== To do ==
Provide the number of lines below containing the word "Video", without any other words.

== Records shown ==
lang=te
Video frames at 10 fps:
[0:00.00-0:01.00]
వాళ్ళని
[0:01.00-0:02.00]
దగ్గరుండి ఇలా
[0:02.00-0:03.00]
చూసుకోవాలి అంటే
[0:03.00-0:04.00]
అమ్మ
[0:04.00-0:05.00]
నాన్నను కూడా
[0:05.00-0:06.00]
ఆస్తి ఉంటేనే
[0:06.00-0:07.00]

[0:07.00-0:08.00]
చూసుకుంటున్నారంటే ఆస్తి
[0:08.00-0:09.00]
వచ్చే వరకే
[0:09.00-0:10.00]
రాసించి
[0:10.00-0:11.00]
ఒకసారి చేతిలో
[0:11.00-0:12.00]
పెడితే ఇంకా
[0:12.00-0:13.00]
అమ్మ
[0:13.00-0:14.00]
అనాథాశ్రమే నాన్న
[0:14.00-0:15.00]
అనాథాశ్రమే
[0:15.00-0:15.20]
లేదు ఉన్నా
--
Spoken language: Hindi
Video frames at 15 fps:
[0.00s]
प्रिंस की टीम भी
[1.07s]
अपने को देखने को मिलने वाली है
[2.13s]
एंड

== Your response ==
2